◆ How to complete this task: From the line that holds "[0.00-0.90s]" down to the last line of the listing below, reproduce each line exactly and nothing more, omitting pictures.

◆ Records provided:
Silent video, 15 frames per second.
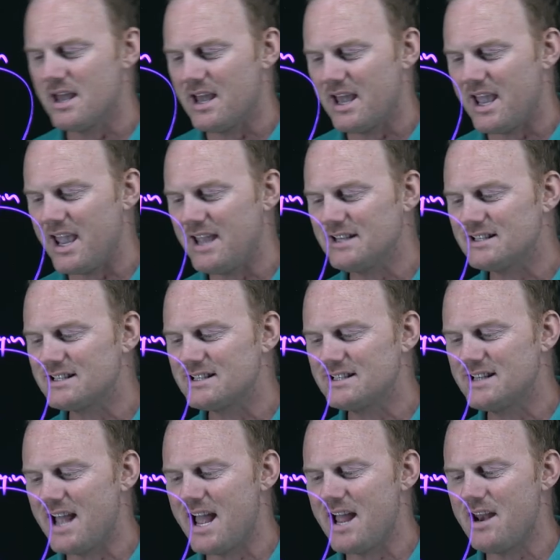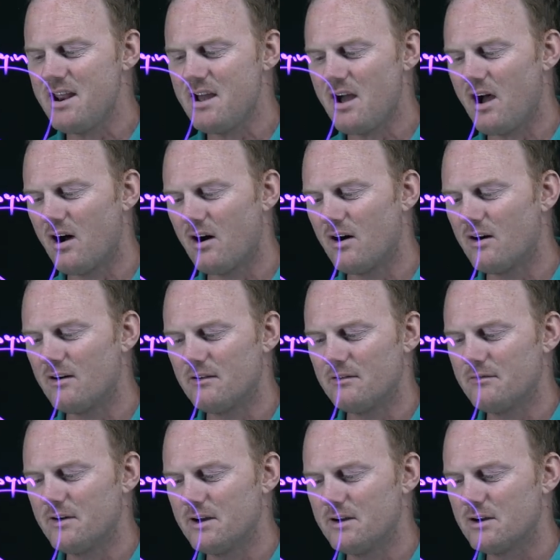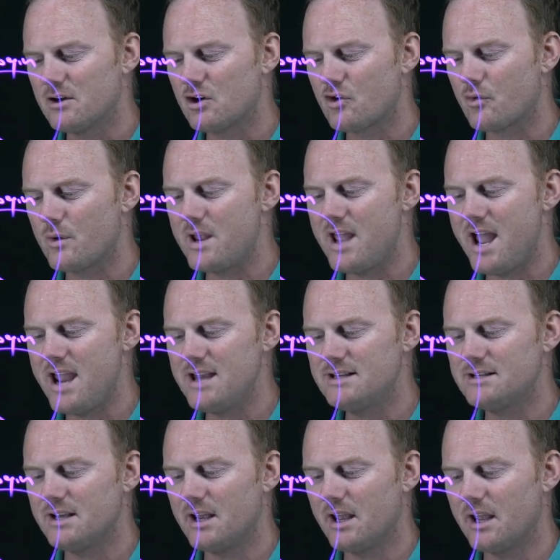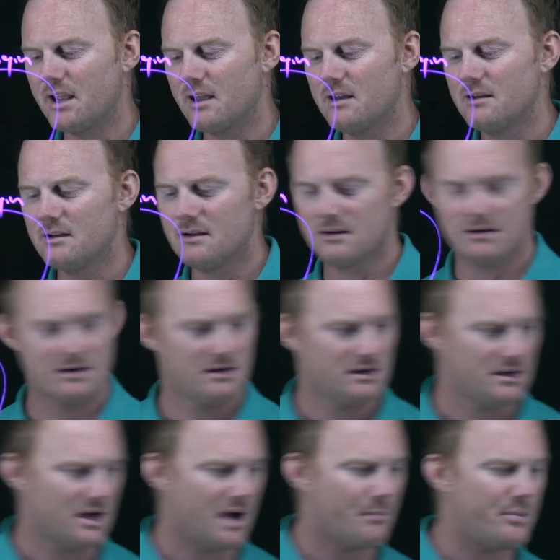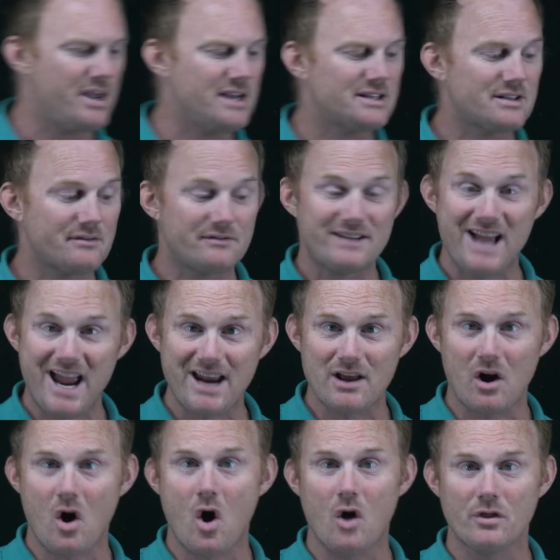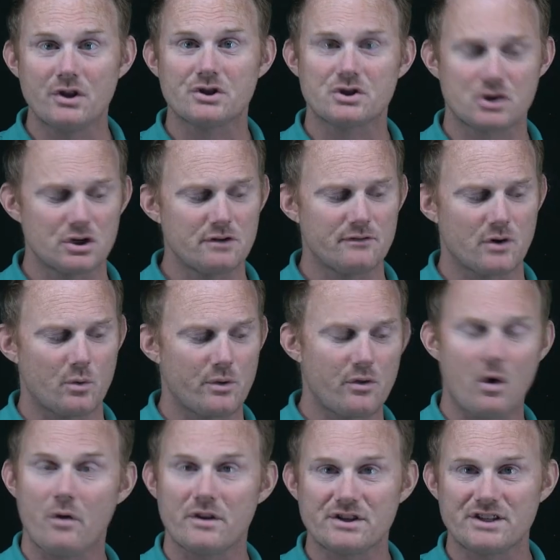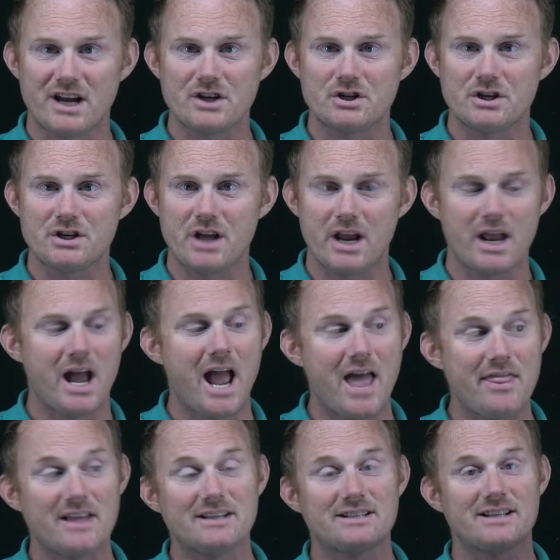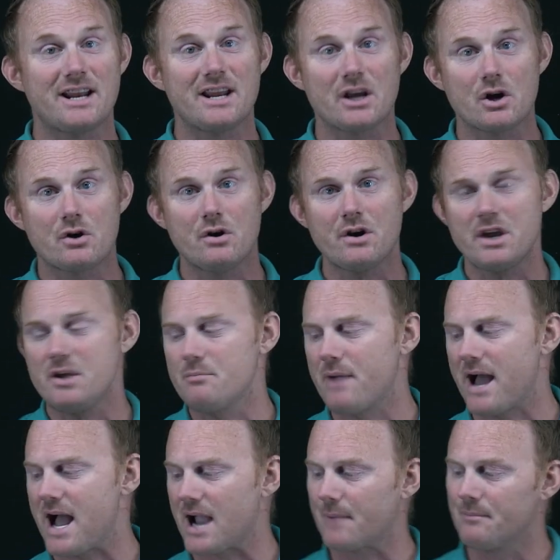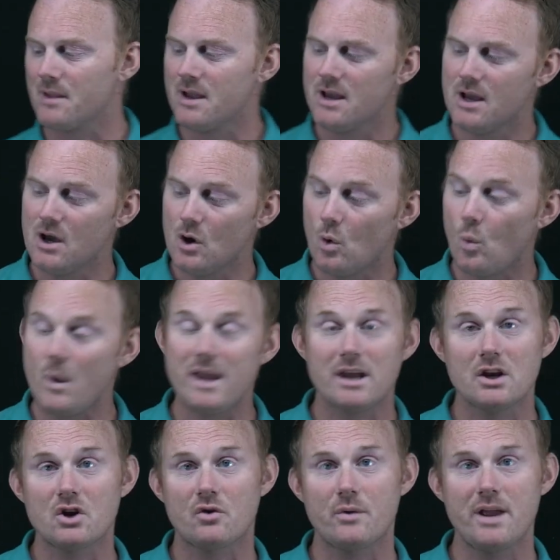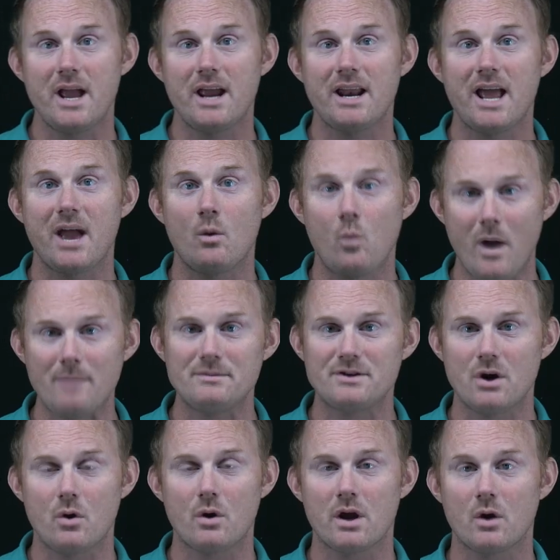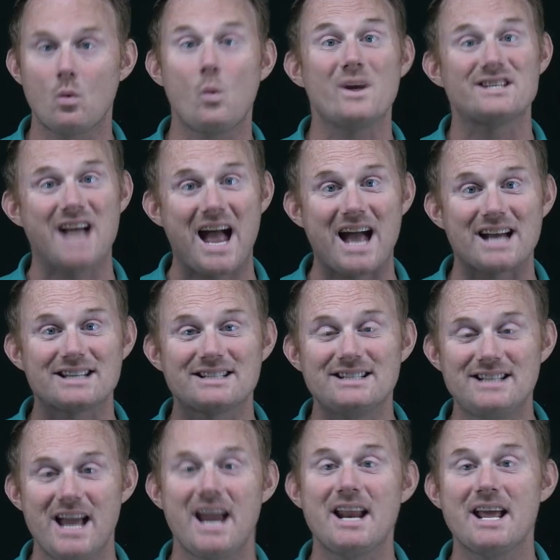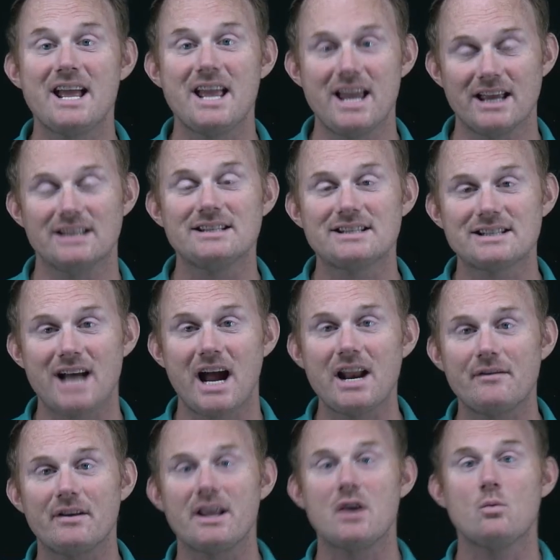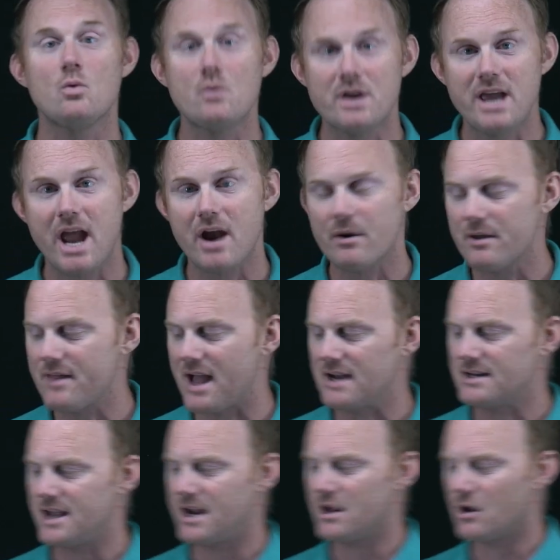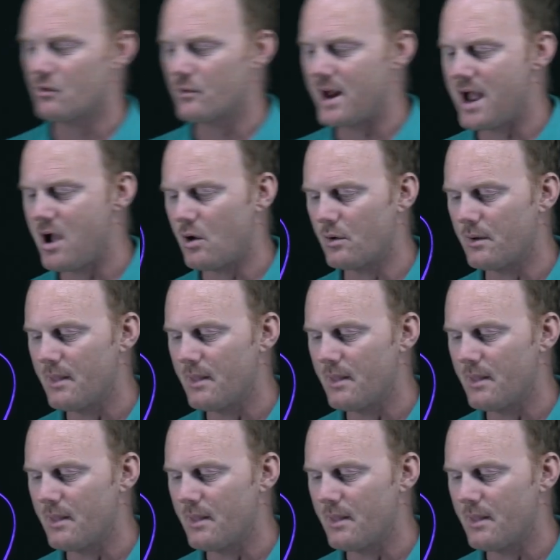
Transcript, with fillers: Instead of creating a piece of data on the server with all the session data and then sending a cookie back, we can create a web token which has data inside of it. It will carry that data around.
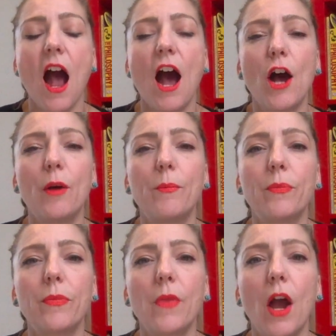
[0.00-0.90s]

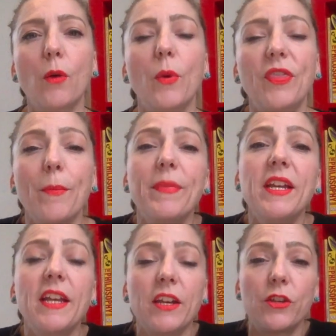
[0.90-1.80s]
are what the
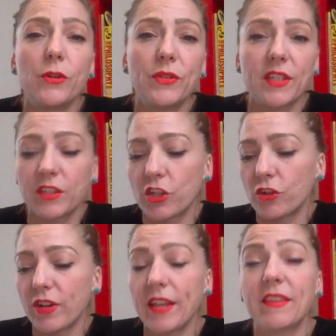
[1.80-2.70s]
media uses to
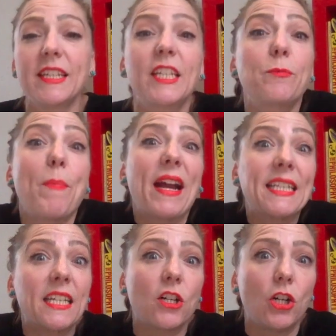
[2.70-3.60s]
create this
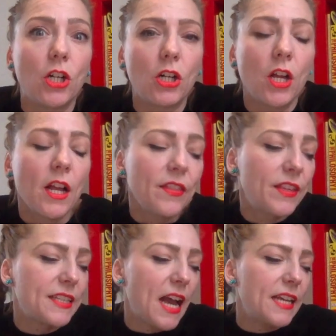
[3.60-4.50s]
spectacle,
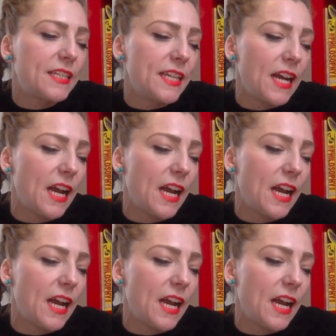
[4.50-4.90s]
this idea.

◆ Exercise solution:
[0.00-0.90s]

[0.90-1.80s]
are what the
[1.80-2.70s]
media uses to
[2.70-3.60s]
create this
[3.60-4.50s]
spectacle,
[4.50-4.90s]
this idea.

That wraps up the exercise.